The Foundation is going on 20 years of service to women in medicine. Started to solve a specific problem, the organization has soared beyond that pursuit and will continue to broaden its impact.
A special committee of the Woman’s Medical College/Medical College of Pennsylvania SpecialTrust Fund was convened to protect the Archives and Special Collections on Women in Medicine, a nationally recognized archival collection, during bankruptcy proceedings at The Medical College of Pennsylvania and Hahnemann University Medical School. The Foundation was founded as a recommendation of that special committee and played a significant role in shepherding the Archives and Special Collections through the bankruptcy process. Foundation board members were, and continue to be, relieved and confident that the safety of the Archives and Special Collections on Women in Medicine was initiated under their guidance, and is now fully protected by merger into the Drexel University College of Medicine.
Named for Alma Dea Morani, M.D., FACS, The Alma Dea Morani Award is a unique sculpture representing humanism in medicine. Alma’s father, Salvatore Morani, was a famous sculptor who cast the hands of many notable surgeons, including his daughter. We could find no better representation of this award than a copy of Alma Dea Morani’s hand, designed by Dr. Wilma Bulkin Siegel, a fellow woman medical professional and artist.

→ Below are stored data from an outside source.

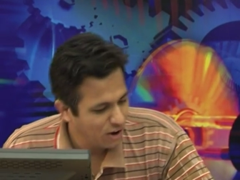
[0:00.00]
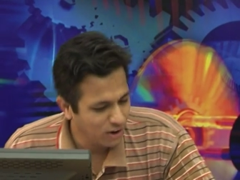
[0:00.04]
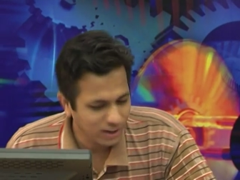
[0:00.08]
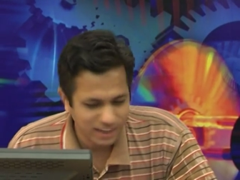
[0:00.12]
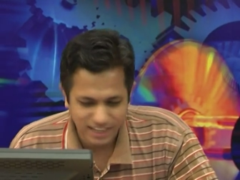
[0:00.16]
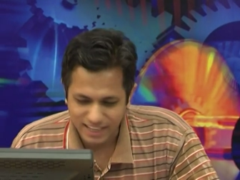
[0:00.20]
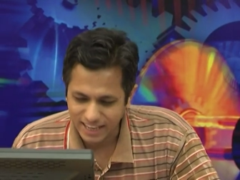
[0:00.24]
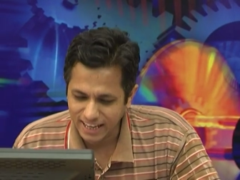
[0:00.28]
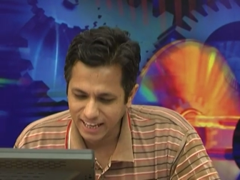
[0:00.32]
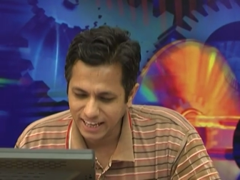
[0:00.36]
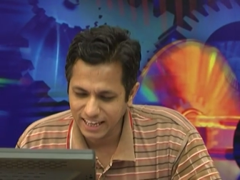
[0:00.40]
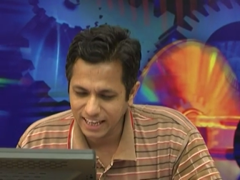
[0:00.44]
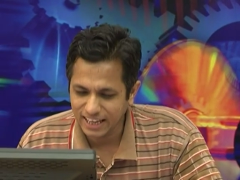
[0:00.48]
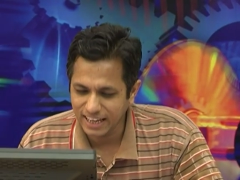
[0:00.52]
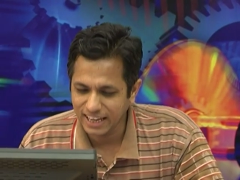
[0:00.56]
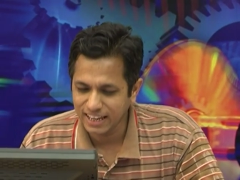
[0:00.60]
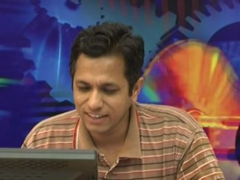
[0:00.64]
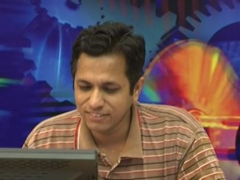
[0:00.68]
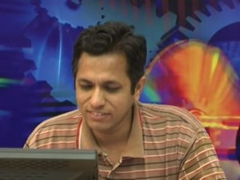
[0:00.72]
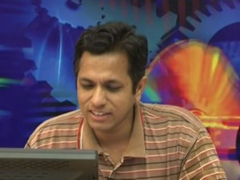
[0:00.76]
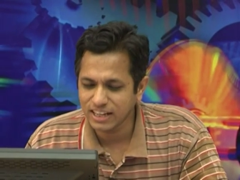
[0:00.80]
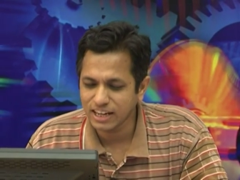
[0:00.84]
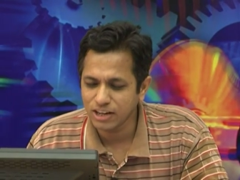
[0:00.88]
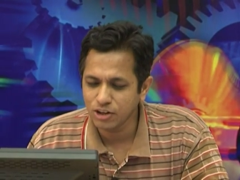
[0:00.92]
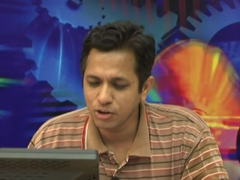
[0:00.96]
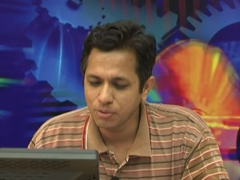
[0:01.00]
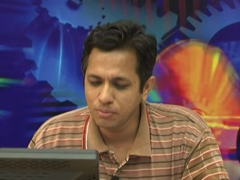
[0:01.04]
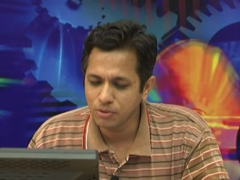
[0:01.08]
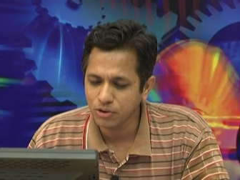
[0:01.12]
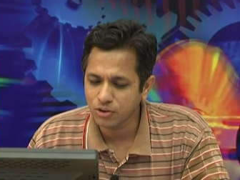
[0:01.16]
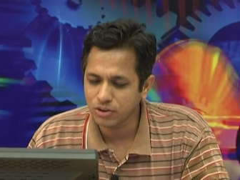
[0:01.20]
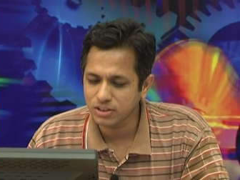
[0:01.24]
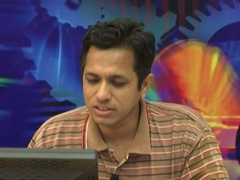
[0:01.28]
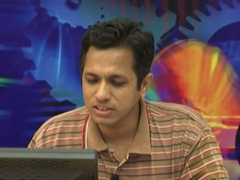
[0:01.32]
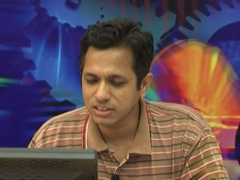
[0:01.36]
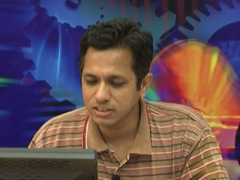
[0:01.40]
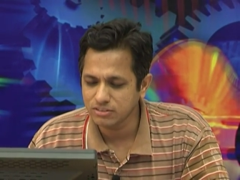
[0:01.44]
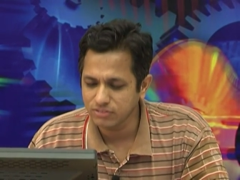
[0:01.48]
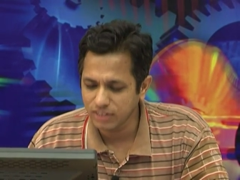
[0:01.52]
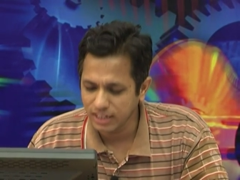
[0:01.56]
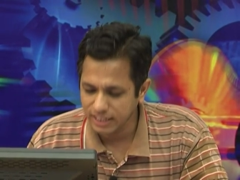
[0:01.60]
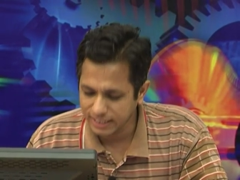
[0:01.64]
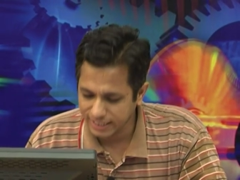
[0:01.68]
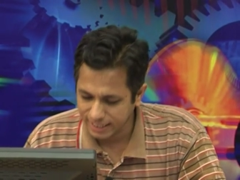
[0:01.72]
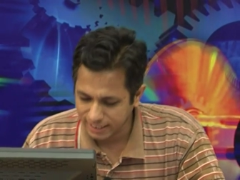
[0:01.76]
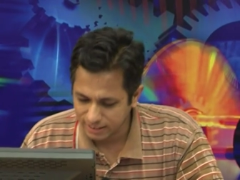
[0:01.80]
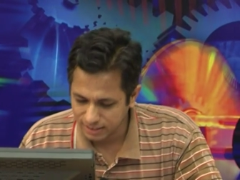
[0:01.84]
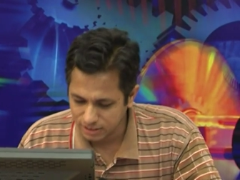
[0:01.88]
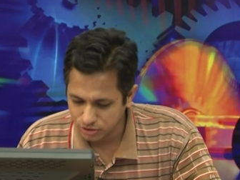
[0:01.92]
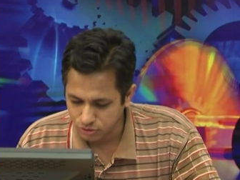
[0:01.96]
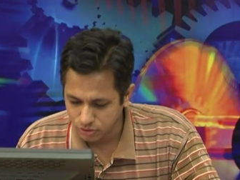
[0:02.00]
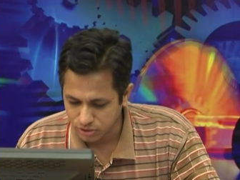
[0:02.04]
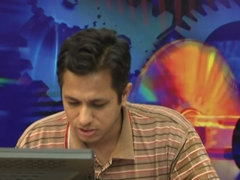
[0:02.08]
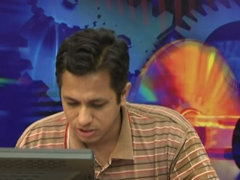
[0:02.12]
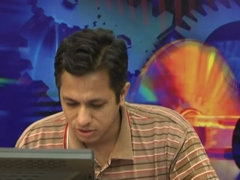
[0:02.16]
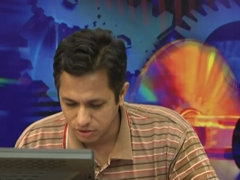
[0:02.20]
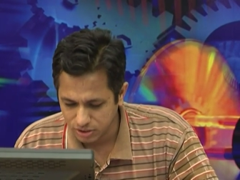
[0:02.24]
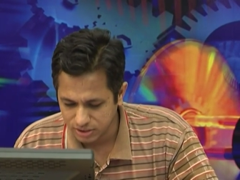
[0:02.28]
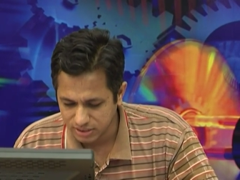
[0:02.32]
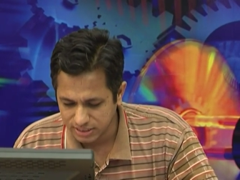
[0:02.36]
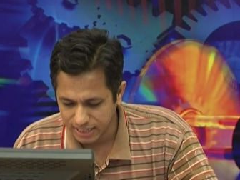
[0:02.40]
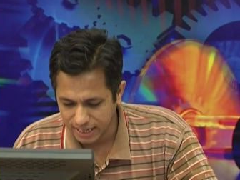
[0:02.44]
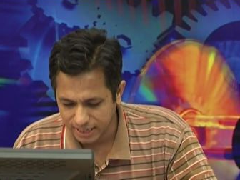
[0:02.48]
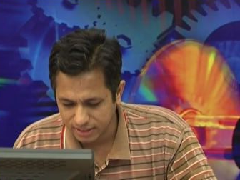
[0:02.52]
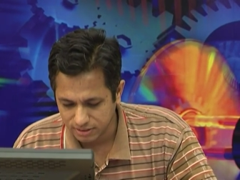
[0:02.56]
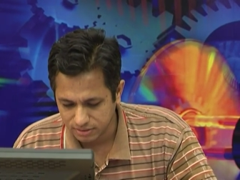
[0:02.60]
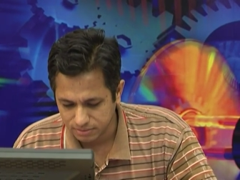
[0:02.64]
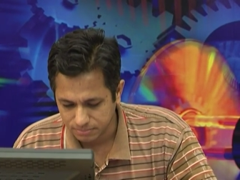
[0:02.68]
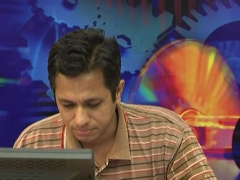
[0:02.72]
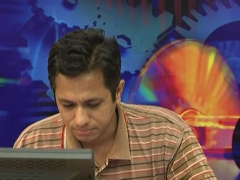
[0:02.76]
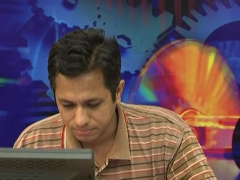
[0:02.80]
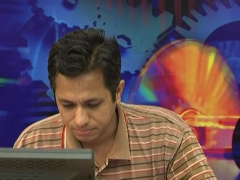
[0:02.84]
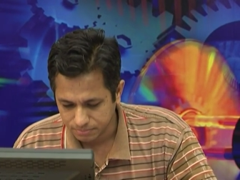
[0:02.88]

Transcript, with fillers: okay eh, if there are no more questions we will take this question on chat.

With the most urgent part of its original mission fulfilled, the FHWIM turned its focus to its larger mission to promote the history of women in medicine and the medical sciences on a national and international level. At this point in history, it became clear that the Foundation’s greatest impact would be made by providing funding, resources, and expertise through partnerships with other organizations in effecting programs and projects that facilitate the preservation of the unique perspectives and contributions of women in medicine so that the knowledge of their work will continue to shape the future of medicine.
Maria Cerny Brabb, M.D., WMC 1958 made an endowment gift in 1999 to establish scholarship support for female students at Drexel University College of Medicine and to support the annual operating budget of the Foundation.
The fellowship program with the Countway Library of Medicine was established to give researches access to the The Archives for Women in Medicine (AWM), specifically the Mary Ellen Avery Papers, the Leona Baumgartner Papers, and the Grete Bibring Papers. The first fellows were Susan Rishworth, MLS, MA and Kimberly Jensen, Ph.D.
Board member Carolyn Britton summed up the importance of legacy with great eloquence: “Connecting the past to the present is an essential element to achieve a creative future. The continuity and connection of experiences and strengths of those before helps to define today.”